The second problem is consistency in the estimates made by the respondents. For example if too people say a certain even is "very likely".” Does one mean .7 probability and the other mean .9 probability. In the classical area of the analysis of subjective judgments this is the problem of "scaling" and the collaborative model builder has to be very cognizant of what types of scaling methods (Torgerson, 1957) maybe needed to insure the mutual understanding among the collaborators. The more multidisciplinary the group is the more likely this is a major concern. Unfortunately most scaling methods have been evolved for one time survey applications and not for iterative feedback in a group communication processes. There is still considerable adaptation and tailoring of the methods that are required for this application area.
Even when groups are very homogenous there are major consistency problems. In a Delphi on the future of the Steel Industry (paper by Goldstein, in the Delphi Method book) involving about 45 planners in the industry, the respondents were given a flow model developed by three experts.
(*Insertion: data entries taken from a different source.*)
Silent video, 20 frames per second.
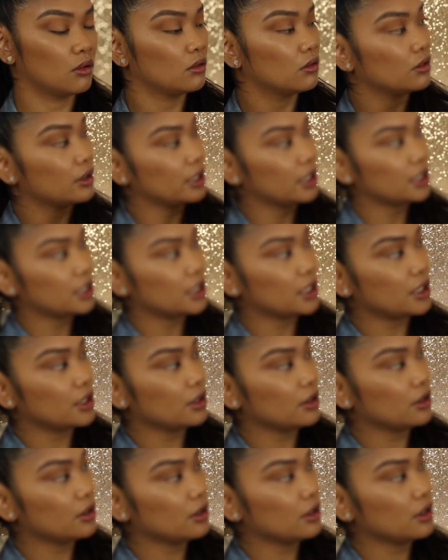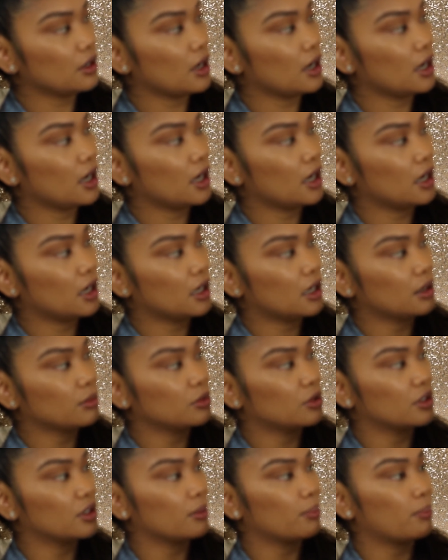right here, and
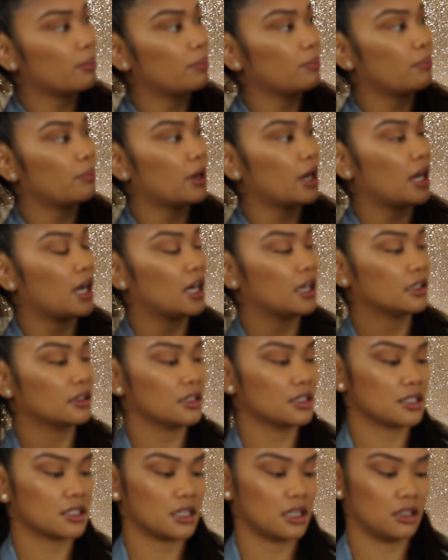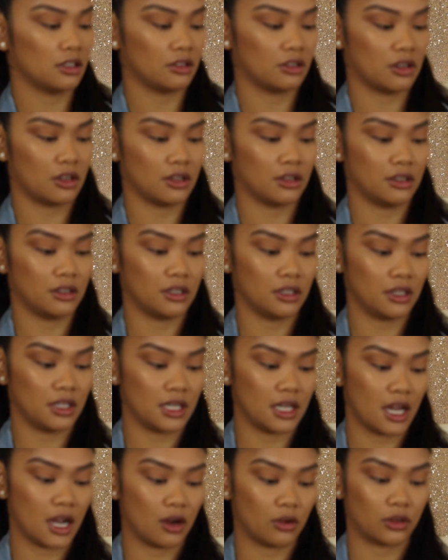I'm gonna pack this color on
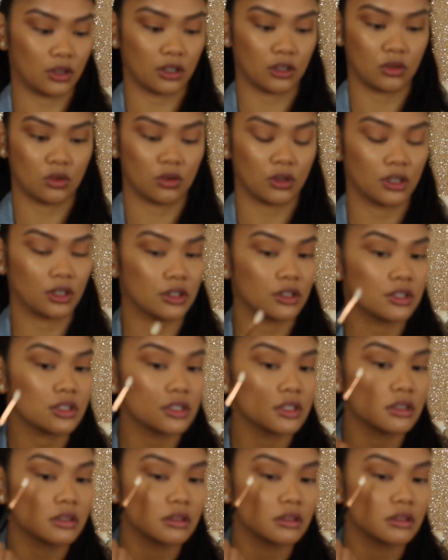the outer corners.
This was a model of about 45 flow links and only about 15 are regularly measures. The respondents were asked to fill in the missing 30 estimates for the flows in the industry the prior year. Instead of doing this as asked about 25 of the respondents redrew the model because they DID NOT AGREE with what the initial three experts had conceived. Too many computer people have an idealized impression that model building of a real world situation should be a straightforward process of collecting known knowledge in that domain.
This means further that the quantitative aspects of model building must be linked and justified by a foundation of qualitative observations that serve to justify and explain both consistencies and consensus. This is one of the reasons why the integration of Hypertext functionality (Rao & Turoff, 1990) into collaborative model building holds a great deal of promise for the integration of qualitative and quantitative aspects of model building.
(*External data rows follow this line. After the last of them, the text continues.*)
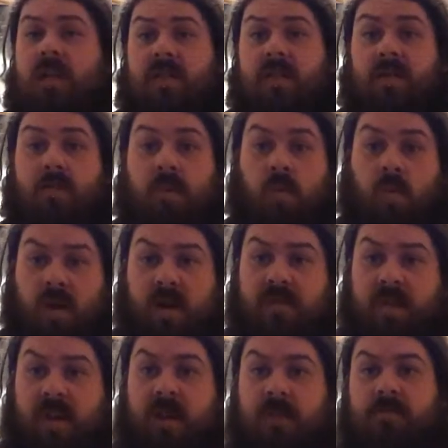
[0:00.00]
that my wife
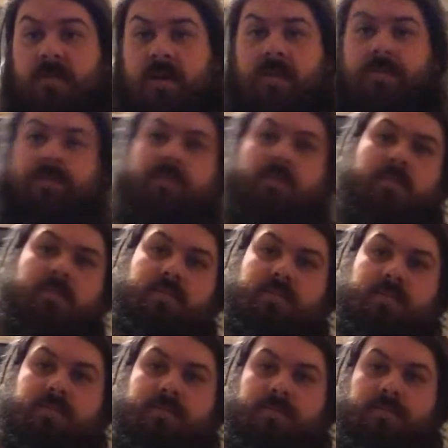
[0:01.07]
allows me.
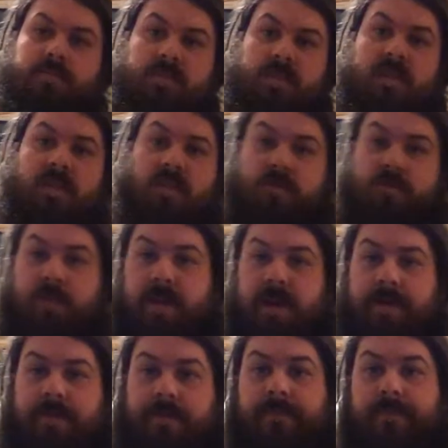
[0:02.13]
It's in
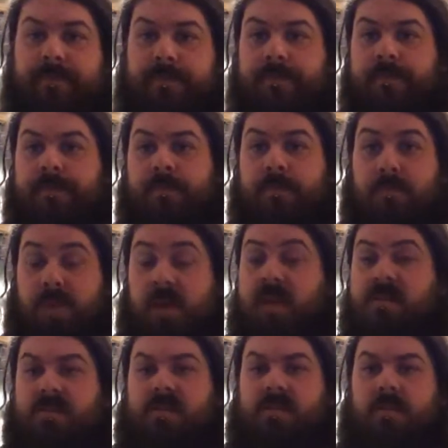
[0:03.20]
disrepair
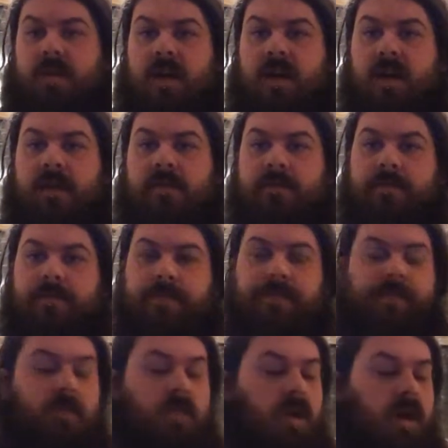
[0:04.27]
because it's a man cave,
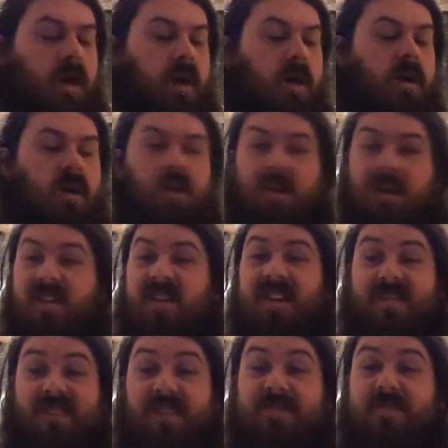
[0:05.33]
and I
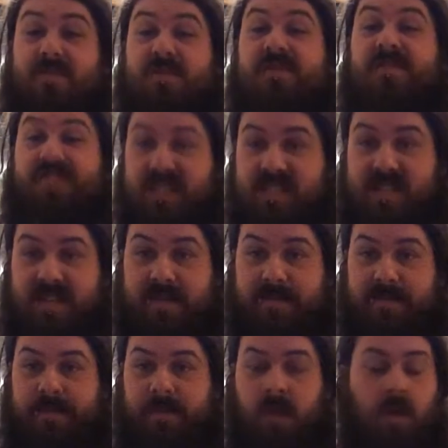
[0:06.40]
never have time to fix it.
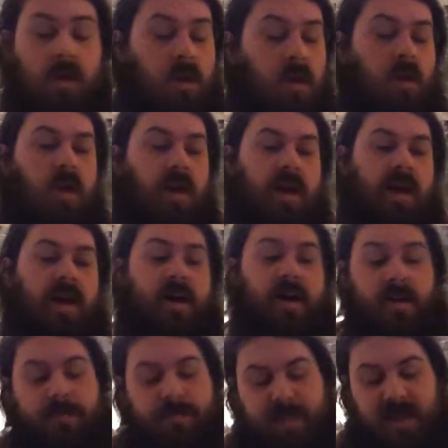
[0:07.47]

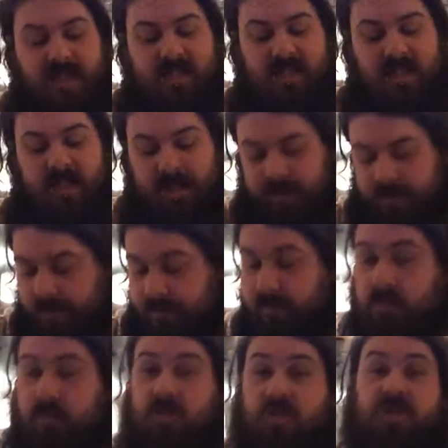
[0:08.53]
Basically,
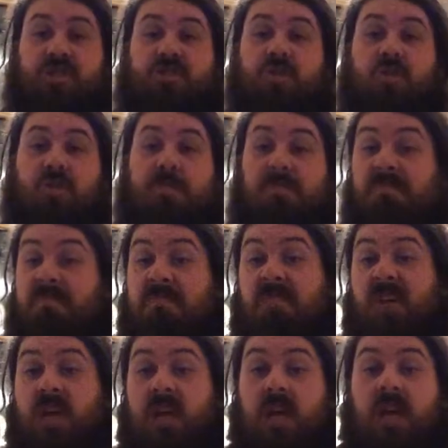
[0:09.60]
just thought
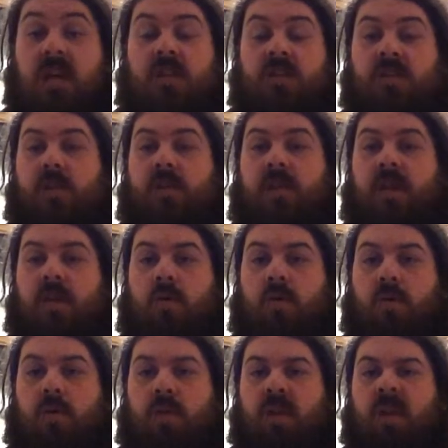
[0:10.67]
do a
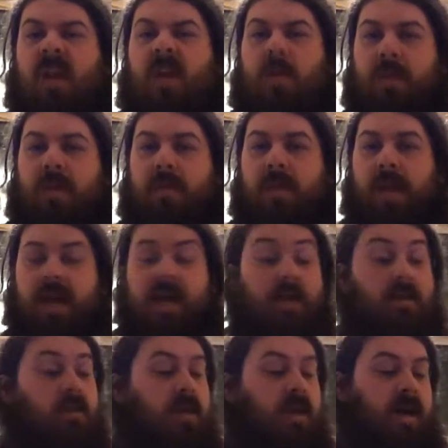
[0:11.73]
little bit of
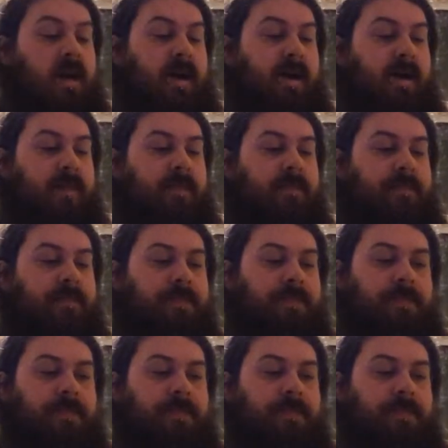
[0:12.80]
playing, and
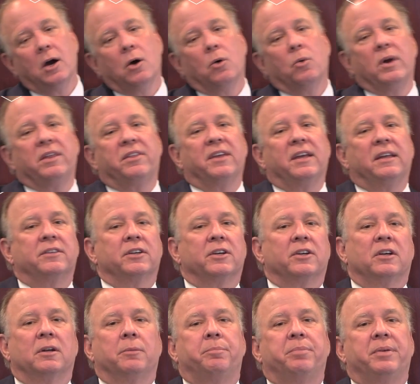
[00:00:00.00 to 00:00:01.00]
We think they're
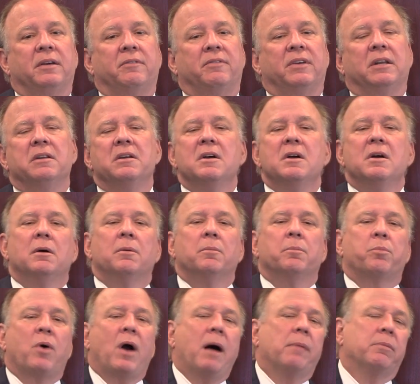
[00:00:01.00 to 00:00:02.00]
going to pivot
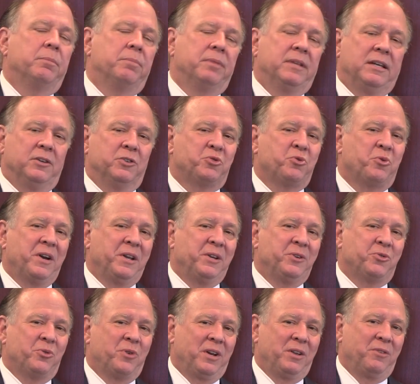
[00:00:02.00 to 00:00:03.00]
probably in
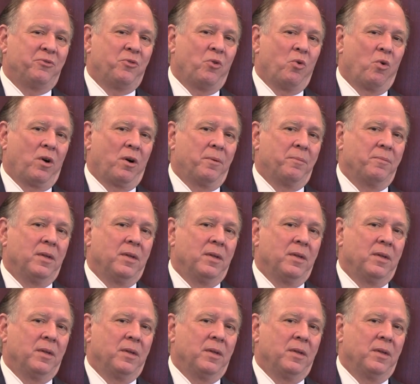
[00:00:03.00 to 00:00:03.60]
2024.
Those of us that have worked with the Delphi method know that one of the consequences of its use is that one can make some fairly good judgments about the relative expertise of the respondents as a result of the process. Ethically this is one of the reasons why those that conduct Delphis need to have strong ethical values about the maintenance of the property of anonymity in the compilation of the results. One may utilize various methods to add confidence or scoring methods to the individual judgments into an appropriate group result.
When it comes to model building the potential for possible misuse is even more severe. There is rather convincing results in the literature that points out one can judge the expertise of an individual by the complexity of the model structure that they express (Hopkins, et. al., 1987). It has to be clear to the contributor just how his contributions will be used and the degree of confidentiality that will be available to the participants.
Work on collaborative model building should rest on a strong foundation in areas such as structural modeling and scaling. Furthermore it should take account of prior experience and design work with collaborative modeling in such areas of Delphi and Nominal Group Techniques.